:: PROBLEM DETAILS ::
Send back the line that contains "[0:07.00-0:08.00]" and all lines following it through the end of the data below, exactly, omitting pictures.

-*-*-

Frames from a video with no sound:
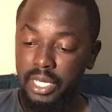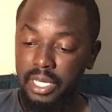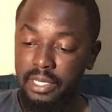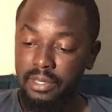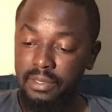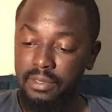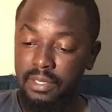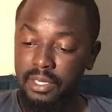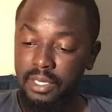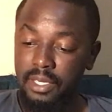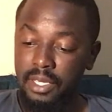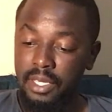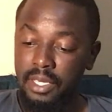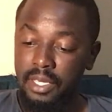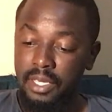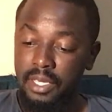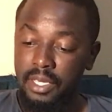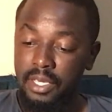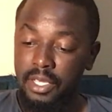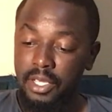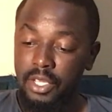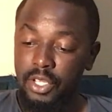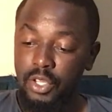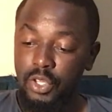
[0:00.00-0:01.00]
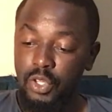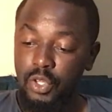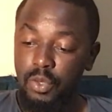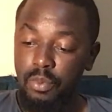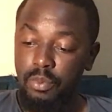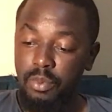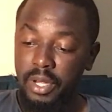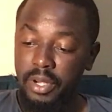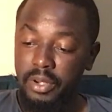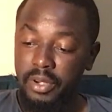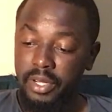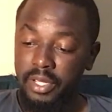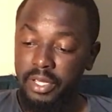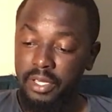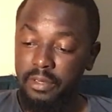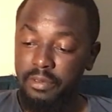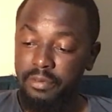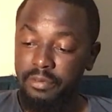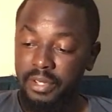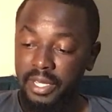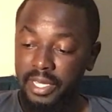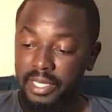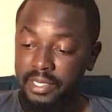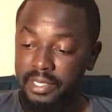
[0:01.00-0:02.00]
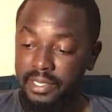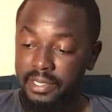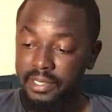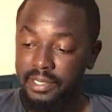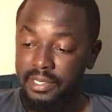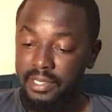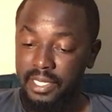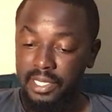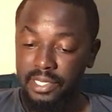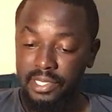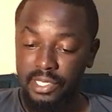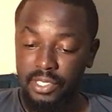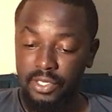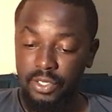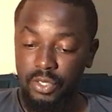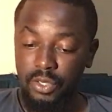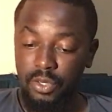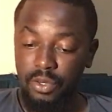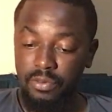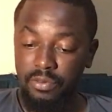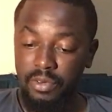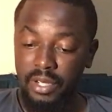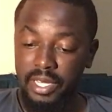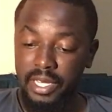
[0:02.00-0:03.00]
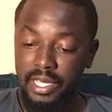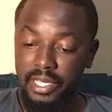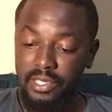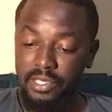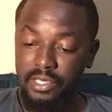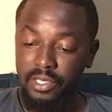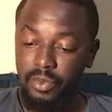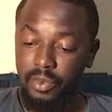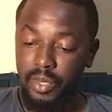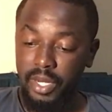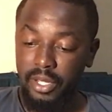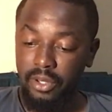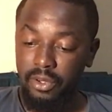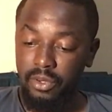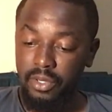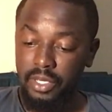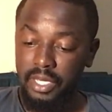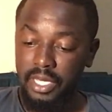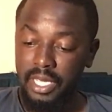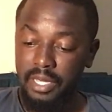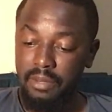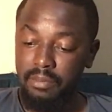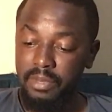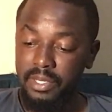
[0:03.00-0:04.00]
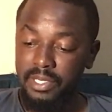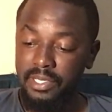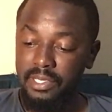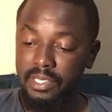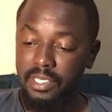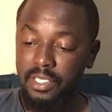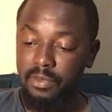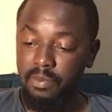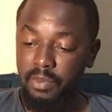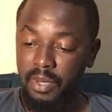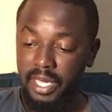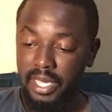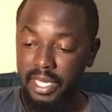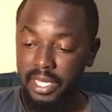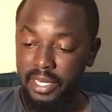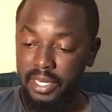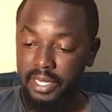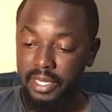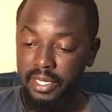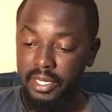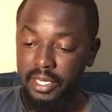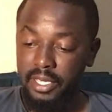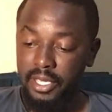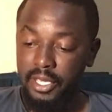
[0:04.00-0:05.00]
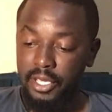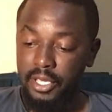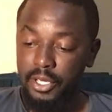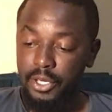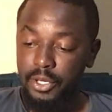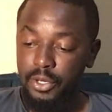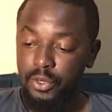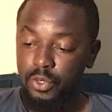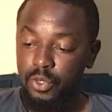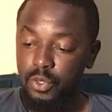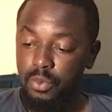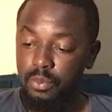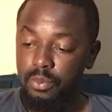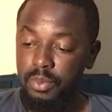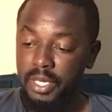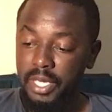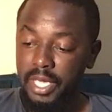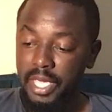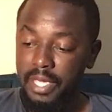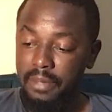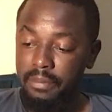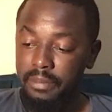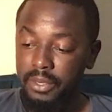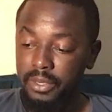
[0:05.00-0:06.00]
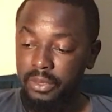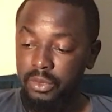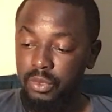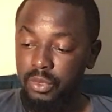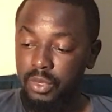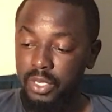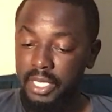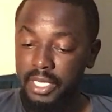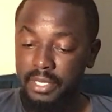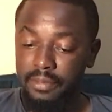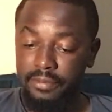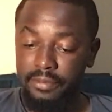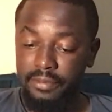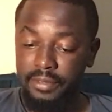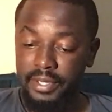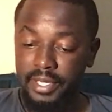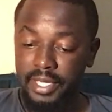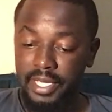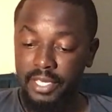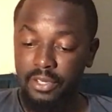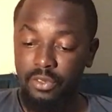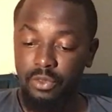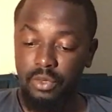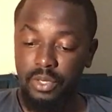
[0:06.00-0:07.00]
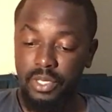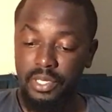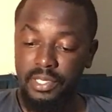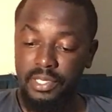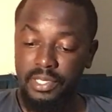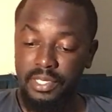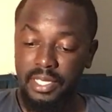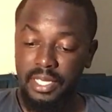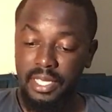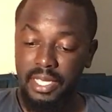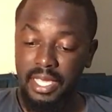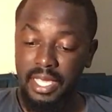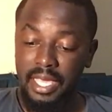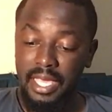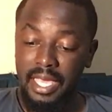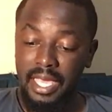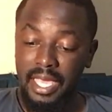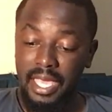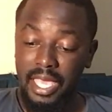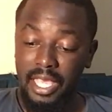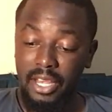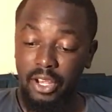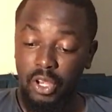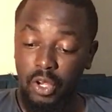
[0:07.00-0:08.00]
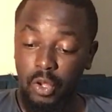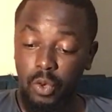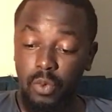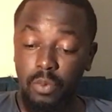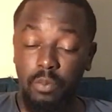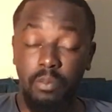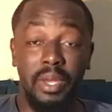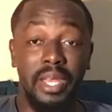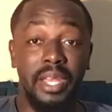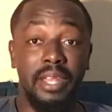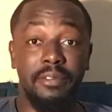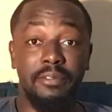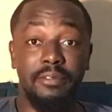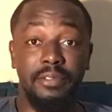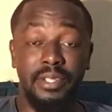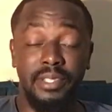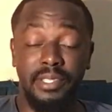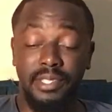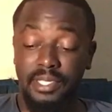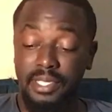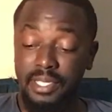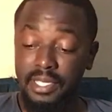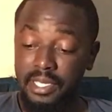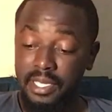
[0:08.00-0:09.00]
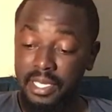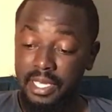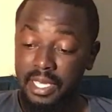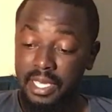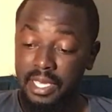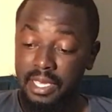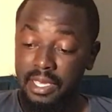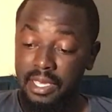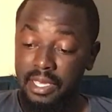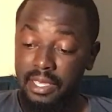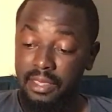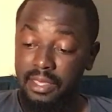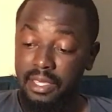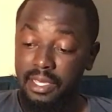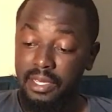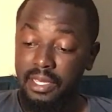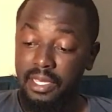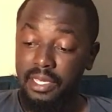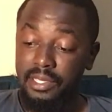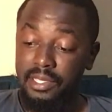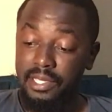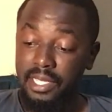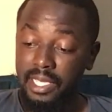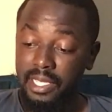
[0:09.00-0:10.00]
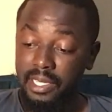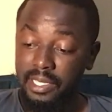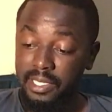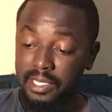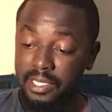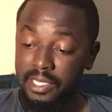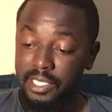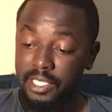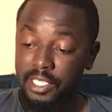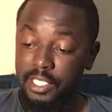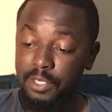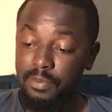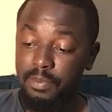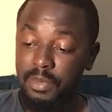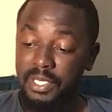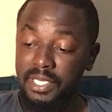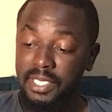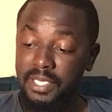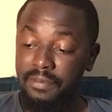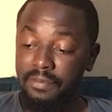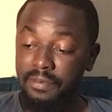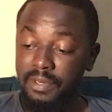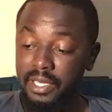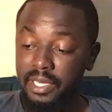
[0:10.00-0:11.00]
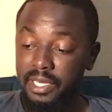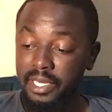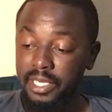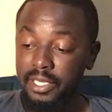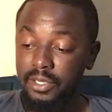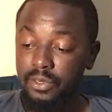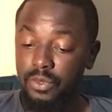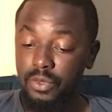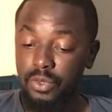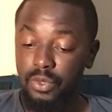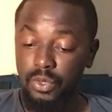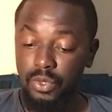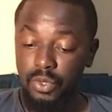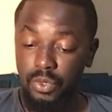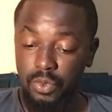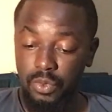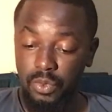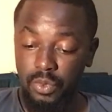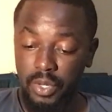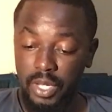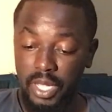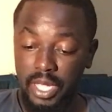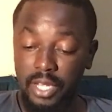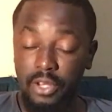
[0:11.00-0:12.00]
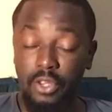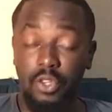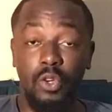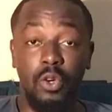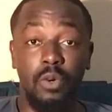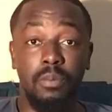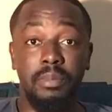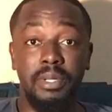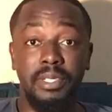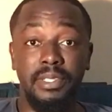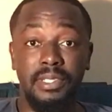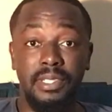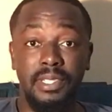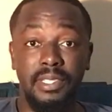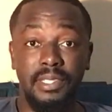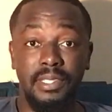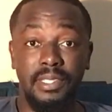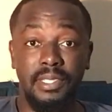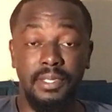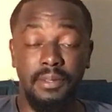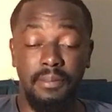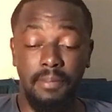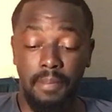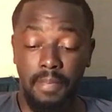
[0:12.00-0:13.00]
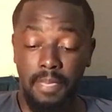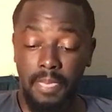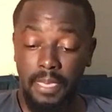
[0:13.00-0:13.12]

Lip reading: at numerical factors such as your financial record and business plan to be able to give interest and loan benefits that are tailored specifically to you and your business.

-*-*-

:: SOLUTION TO THIS PROBLEM ::
[0:07.00-0:08.00]
[0:08.00-0:09.00]
[0:09.00-0:10.00]
[0:10.00-0:11.00]
[0:11.00-0:12.00]
[0:12.00-0:13.00]
[0:13.00-0:13.12]

Lip reading: at numerical factors such as your financial record and business plan to be able to give interest and loan benefits that are tailored specifically to you and your business.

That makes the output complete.